La dignidad de la persona humana, fundamento de la naturaleza de nuestros derechos de libertad; la primacía del bien común y el discernimiento en la jerarquía entre los bienes materiales e inmateriales: todos los derechos para todas las personas y sus tutelas efectivas; la propiedad privada y el destino universal de los bienes; la solidaridad, pues nadie ejerce su libertad frente a sí mismo sino ante los otros y junto a los otros, dada la interdependencia entre todos; la subsidiariedad, pues la búsqueda de la realización y el perfeccionamiento personal en el marco de bien común se ha de iniciar dentro de cada persona, cada comunidad o pequeña sociedad lugareña, absteniéndose el Estado y sólo dando su concurso promotor y subsidiario; la participación social, a saber, que cada ciudadano ejerza de manera libre y responsable sus derechos –como el derecho totalizante de la democracia– de colaboración con vistas al bien común; la cultura de la vida y la calidad de vida, que no es sólo biológica sino y por sobre todo vida humana y vida buena, no mero buen vivir; en fin, la existencia de la ley moral que ilumina, a la luz de los anteriores principios, al orden social, en lo político y en lo jurídico.

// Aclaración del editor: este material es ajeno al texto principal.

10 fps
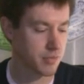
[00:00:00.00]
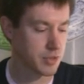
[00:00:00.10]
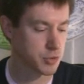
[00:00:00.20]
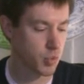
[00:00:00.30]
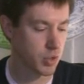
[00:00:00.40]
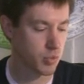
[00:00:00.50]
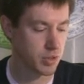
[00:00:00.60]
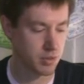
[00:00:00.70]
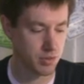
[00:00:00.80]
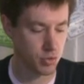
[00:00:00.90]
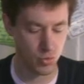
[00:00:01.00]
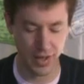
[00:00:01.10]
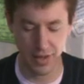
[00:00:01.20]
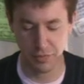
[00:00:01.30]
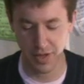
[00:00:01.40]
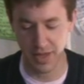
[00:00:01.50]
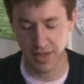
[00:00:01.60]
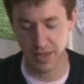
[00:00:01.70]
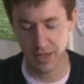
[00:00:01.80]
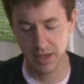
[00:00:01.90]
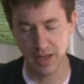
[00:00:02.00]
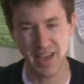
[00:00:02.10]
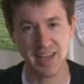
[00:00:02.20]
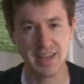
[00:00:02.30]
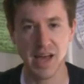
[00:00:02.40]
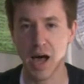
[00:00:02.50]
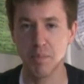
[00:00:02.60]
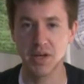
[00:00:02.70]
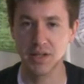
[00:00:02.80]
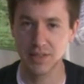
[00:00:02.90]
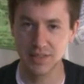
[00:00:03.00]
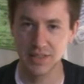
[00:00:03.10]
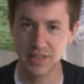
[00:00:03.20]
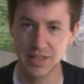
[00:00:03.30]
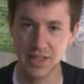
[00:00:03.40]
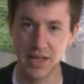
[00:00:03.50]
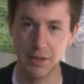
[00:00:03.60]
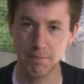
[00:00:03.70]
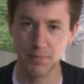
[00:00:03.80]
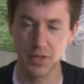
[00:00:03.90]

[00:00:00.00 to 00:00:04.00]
This week we do have a GABA tea.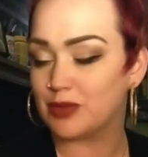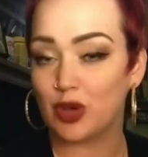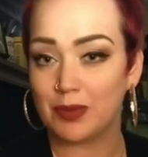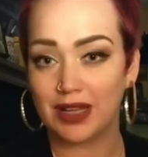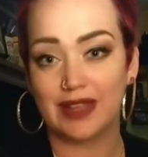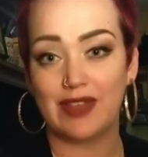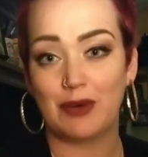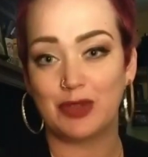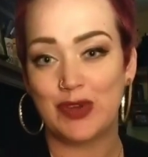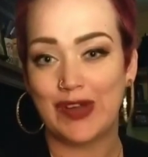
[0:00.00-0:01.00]
So I'm going to leave
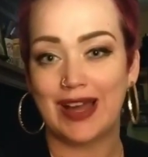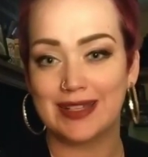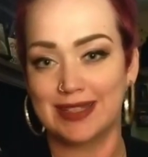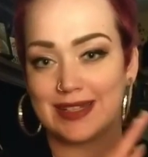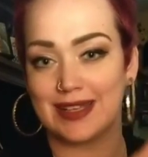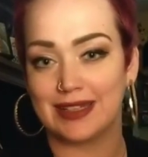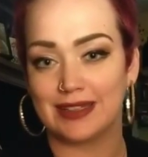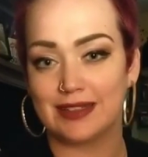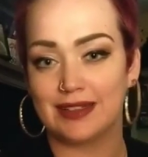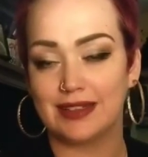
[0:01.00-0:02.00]
that with you guys
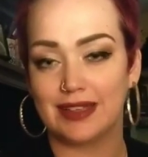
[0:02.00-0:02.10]
and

Nada de esto tiene lugar en Venezuela. Pero ha mediado la milagrosa y consciente recomposición del alma nacional, en una hora de diáspora y de pulverización de la nación, ante el desafío que nos significara a los venezolanos derrotar a la maldad instalada en el Palacio de Miraflores, con el instrumento del voto. No ha sido reconocido, es verdad. Pero ante la misma dictadura y ante el mundo cedió la mentira y quedó delineado con perfiles indelebles el rostro procaz del mal absoluto. Y por saber nosotros y saberlo nuestros observadores, sin espacio para la duda, cuál es rostro que nos paralizaba y provocaba miedo, desnudo ante todos le hemos perdido el miedo al miedo, y todos.
Las claves del dolor, que es común y no diferencia entre parcialidades, menos entre desviaciones ideológicas, y la del renacimiento de la esperanza, símbolo movilizador y trascendente que se concreta en la idea de la vuelta a la patria: para ser libres como debemos serlo, diría Manuel J. Sanz, nos devolvió en un tris el sentido de humanidad. El saber los venezolanos que no hay libertad sin justicia, ni justicia sin libertad.
“Venezuela tardó poco en conocer sus fuerzas, y la primera aplicación que hizo de ellas, fue procurar desembarazarse de los obstáculos que le impedían el libre uso de sus miembros”, nos habría dicho don Andrés Bello, en el lejano 1810, en vísperas de nuestra Emancipación.